Two more “coffee date” creators! Today we have:
Erlina Ortiz (directing, playwrighting)
Kirsten Kaschock (writing, choreography)
This particular brand of cross-pollination feels unique.
Unlike almost all of the other pairings we did in this round, these two are creators (at least partially) in the same medium. And yet in most every other way – cultural influence, stage of career, form in which your words are expressed – their works differ. Couple this with me and my own burgeoning sense of language and you have three pretty different wordsmiths. The panel and I really liked the idea of a conversation between writers at different ages, of different races and cultural backgrounds, using different kinds of means to communicate language. And yet, despite those differences we do have a common a background in some kind of live performance form either theater (for Erlina and I) and dance (for Kirsten).
What struck us most in Erlina’s application was the review by Citypaper for her piece Minorityland. That the reviewer admits to all her preconceived notions about what Erlina’s work would be and how she would assess it, that she admits to not wanting to participate in the issue that the work is addressing and that she then flat out says that she was totally and completely wrong on every count… What a powerful testament to a young creator’s ability to transcend the powerful stereotypes that others will put on her as a young woman of color. What great evidence that her writing is something we should be paying attention to.

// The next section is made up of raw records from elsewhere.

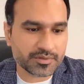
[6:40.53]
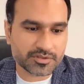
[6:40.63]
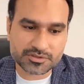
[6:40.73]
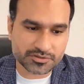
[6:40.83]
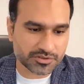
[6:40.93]

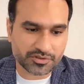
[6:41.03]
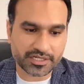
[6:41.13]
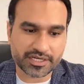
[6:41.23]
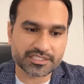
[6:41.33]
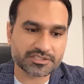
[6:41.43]
because your
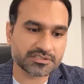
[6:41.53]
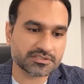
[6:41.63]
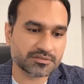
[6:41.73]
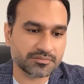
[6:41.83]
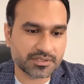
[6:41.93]
age
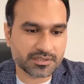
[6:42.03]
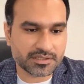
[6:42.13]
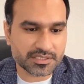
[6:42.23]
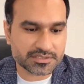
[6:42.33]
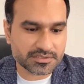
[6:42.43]

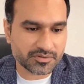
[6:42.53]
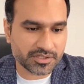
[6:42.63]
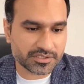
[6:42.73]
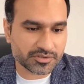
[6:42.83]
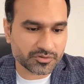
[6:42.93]

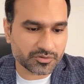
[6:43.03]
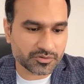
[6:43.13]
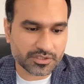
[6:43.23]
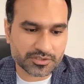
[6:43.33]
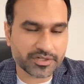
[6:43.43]

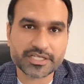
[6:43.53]
your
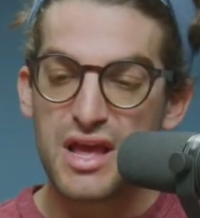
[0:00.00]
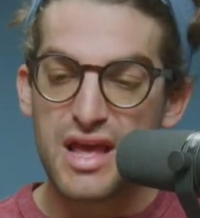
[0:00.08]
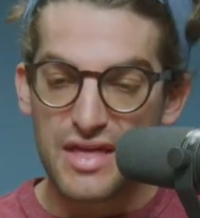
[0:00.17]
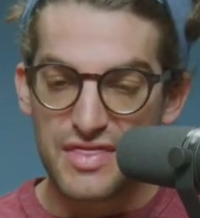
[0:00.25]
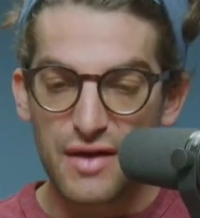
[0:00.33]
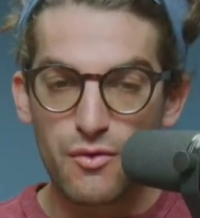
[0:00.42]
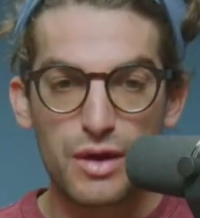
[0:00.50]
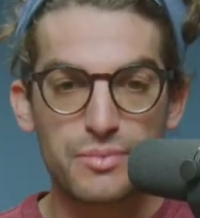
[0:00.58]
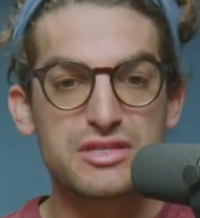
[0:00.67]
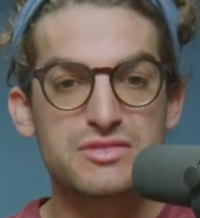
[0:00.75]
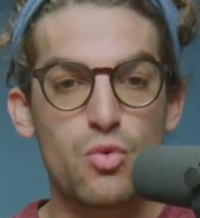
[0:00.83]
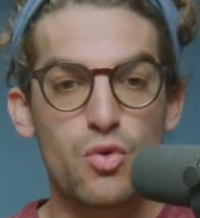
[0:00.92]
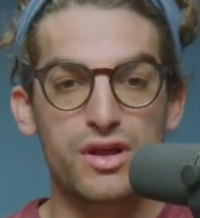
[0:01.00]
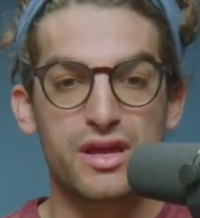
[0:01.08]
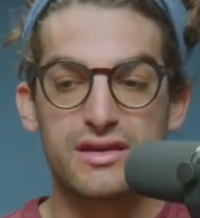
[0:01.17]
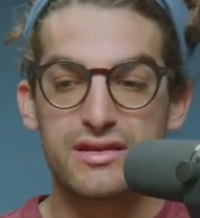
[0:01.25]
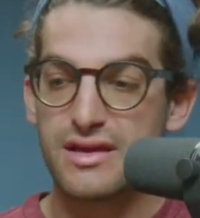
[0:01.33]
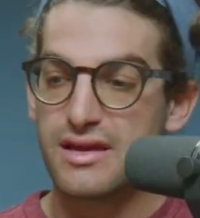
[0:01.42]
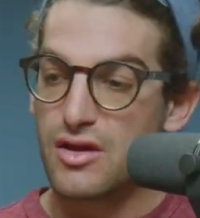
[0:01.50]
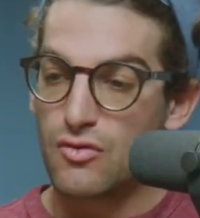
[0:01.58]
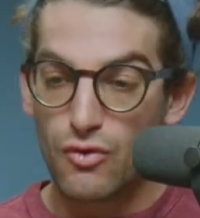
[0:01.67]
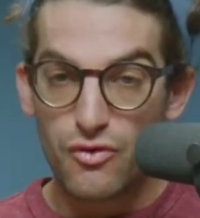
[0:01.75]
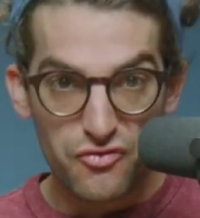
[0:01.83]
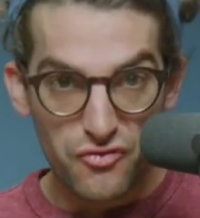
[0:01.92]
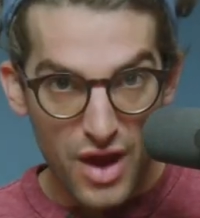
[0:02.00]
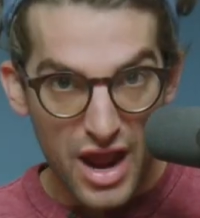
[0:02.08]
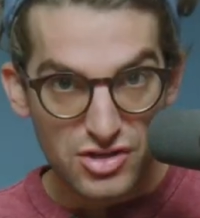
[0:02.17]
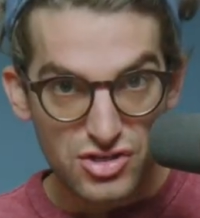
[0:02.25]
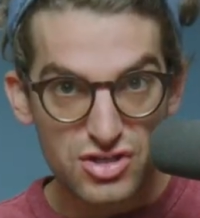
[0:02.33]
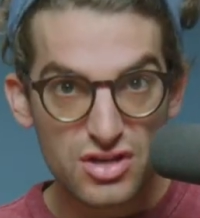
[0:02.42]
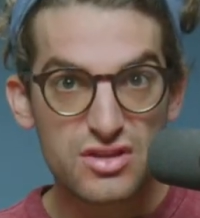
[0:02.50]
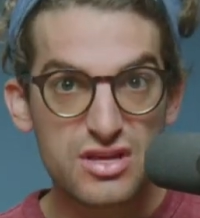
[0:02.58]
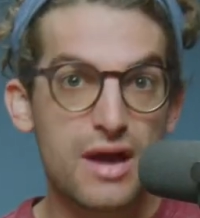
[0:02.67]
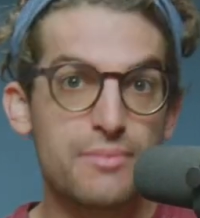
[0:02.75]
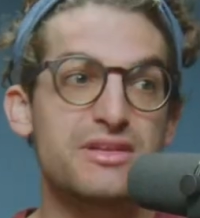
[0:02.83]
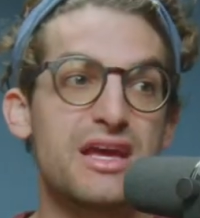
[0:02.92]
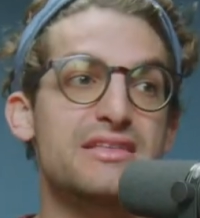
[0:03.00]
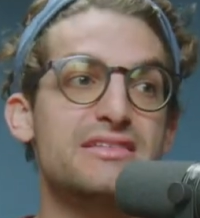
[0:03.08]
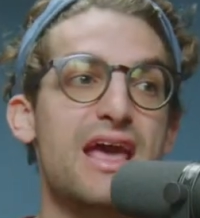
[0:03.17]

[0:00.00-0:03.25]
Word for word: and then I woke up this morning, refreshed the updates,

For Kirsten it was clear that she’s hungry to take your writing in new places. And how exciting to find a writer in this place after a successful career with a large body of output, how amazing to be on a precipice of something wholly new. I loved the bit from her novel Sleight, loved the slow burning build of tension that the back and forth between the interviewer and subject creates. It’s a lovely and quiet power. One that made me guess at answers in advance, trying to anticipate the person I felt myself in conversation with.
I think… well, I think I sleight because I always have. My mother sent my sister Lark and me I guess for poise and I was good. And when you are good and a girl at something you stay with it—maybe for all the goodgirl words that come. Goodgirl words like do more, keep on, further—instead of the other goodgirl words—the if-you-are-you-will words—be nice and softer and you don’t like fire do you? – From Sleight
It was this sentence from Kirsten’s application:
“So far, what I have not been able to achieve as a writer is a creative (rather than scholarly or documentarian) relationship with the performing arts. Because I have a background in dance, I often wonder if I have shied away from more text-based theatre because I felt more qualified and educated in movement techniques.”

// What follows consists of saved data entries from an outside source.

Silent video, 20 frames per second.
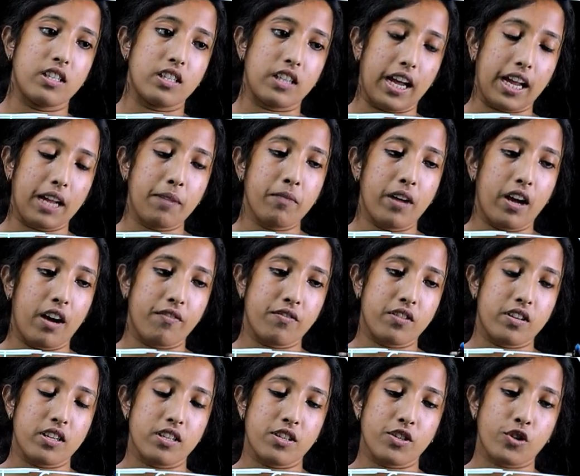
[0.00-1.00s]
time,
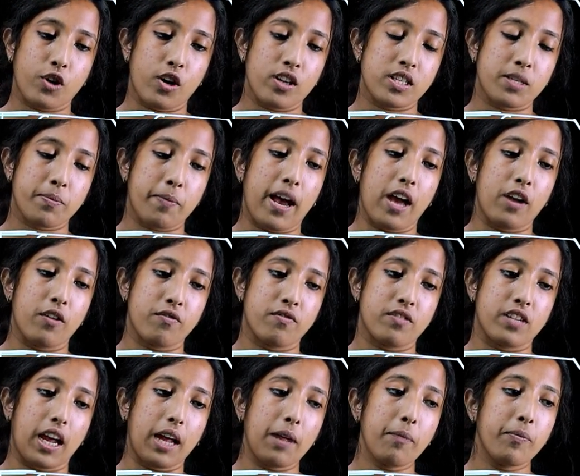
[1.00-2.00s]
after a short span
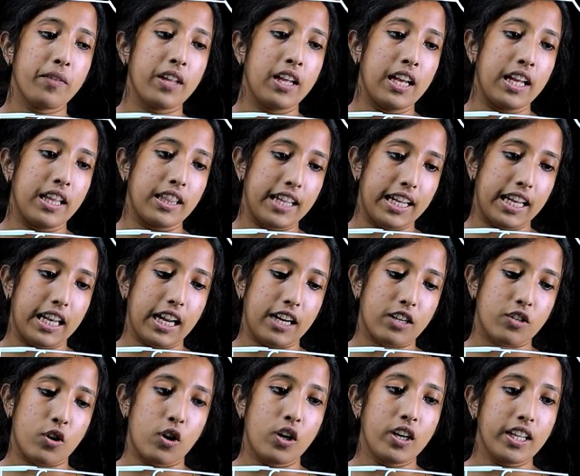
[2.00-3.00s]
of time, the
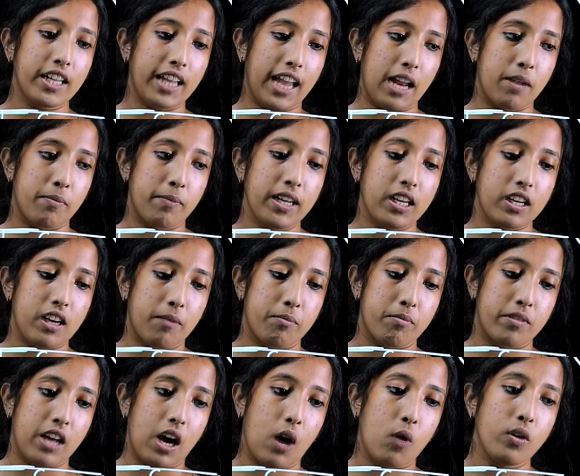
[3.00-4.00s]
electron can be
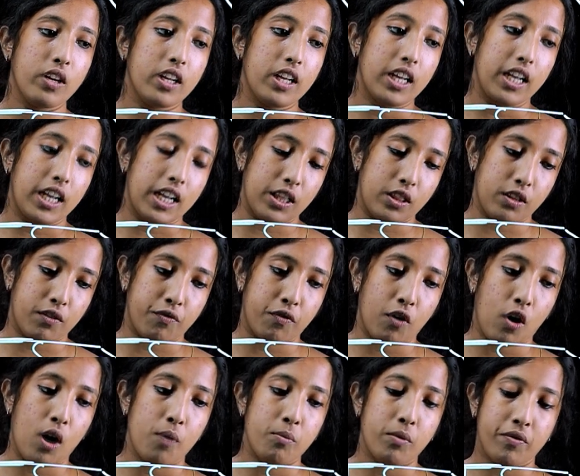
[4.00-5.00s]
come down in the
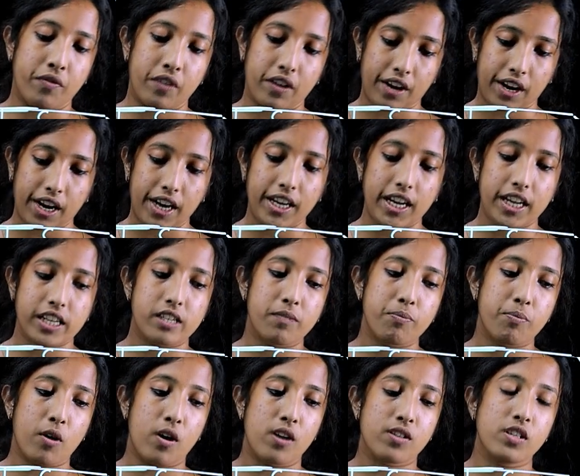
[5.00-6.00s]
form of a
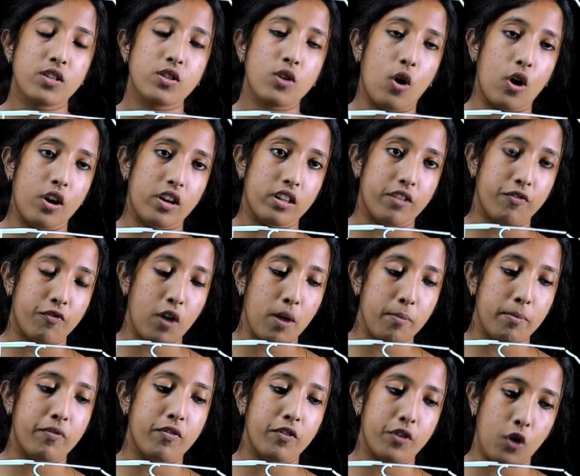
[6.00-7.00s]
radiative process or in the
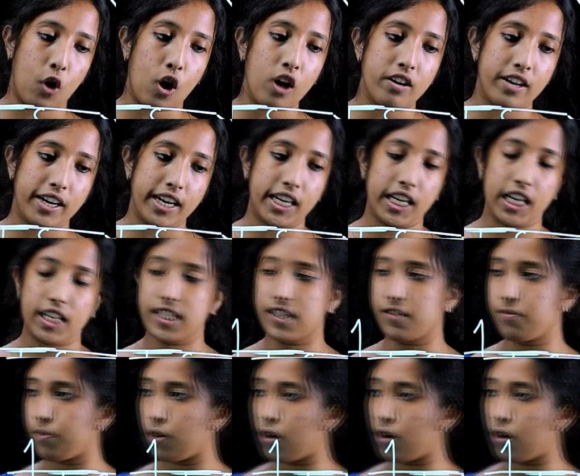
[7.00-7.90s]
form of a non-radiative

that made me think of this pairing. Because it would be so exciting for Kirsten to offer Erlina the gift of decades of experience and vice versa for Erlina to offer the memory of the gusto and daring of first setting her words free on a stage. It would an interesting mash up to see how these two writers might write together. How their differing experiences and approaches could inform each other. How their experience with their respective strengths might shift each other’s sensibilities.
Erlina’s application describes her creation process in a sample convo with her collaborator:
“Wait! Omg.. what if she was her daughter!?”
“Oooo that’s good.. omg I can’t wait to write that.”
A typical conversation for us.
Needless to say, we are very open to change.
In person, it was clear Erlina is excited, articulate and energized. She’s a young director/creator/writer I met last year and one who I think Philly ought to be watching. We should all be psyched about where her work will go. And Kirsten is a language island of sorts – the writer in a dancing family. Her seamless transition back and forth and back and forth between language and movement (having worked and studied as both a writer and choreographer) are like a ballet in themselves, one that weaves and binds these two disparate elements together. Can it come as a surprise that she has the word “thread” quite literally written on her chest?
Pick three adjectives that describe what you make:
Erlina: Entertaining, Scary, Real
Kirsten: Visceral. Unnatural. Haunting.
What was exciting about this conversation was the fact that we span such a range of experience levels. Erlina is literally just embracing that role of playwright with her second piece for the Fringe this year. Similarly, she talked about how it was leaving home that really inspired her to embrace her Dominican heritage and begin to use it as the fodder for her artistic expression. I am a director who came to writing semi-unwillingly, creating scenes for language initially out of necessity and then discovering non-fiction writing as a means to express in the in the long in-betweens between shows. And Kirsten is both a poet and novelist – one who talked about needing the distance that fiction provides, that getting too close to reality weights and drowns the work. She often employs the metaphors of science fiction to create an othered world that can allow us to examine our own.
From Erlina’s play Minorityland:
Deb: (sighing) You know… I don’t think bees were every meant to sting humans.
Deb: I think one day some stupid bee went astray and stung some human and now, that’s all anyone thinks bees are good for. And everyone started running away from all the other bees and the bees said well fuck it. I may as well sting humans too…You make your own enemies by assuming the worst out of everyone.
We also discussed the intersections of language and performance, about authenticity and the difference between movement and story. I think that there could be lots to do in this group, plenty of interesting experiments to try. There was also a lot of talk about convention – for example the choice made from necessity for Erlina’s company to cross gender cast or cast young actors in roles that are older – and how it changes the performance, whether the “real” thing is actually better.
Thanks to you both for meeting with me!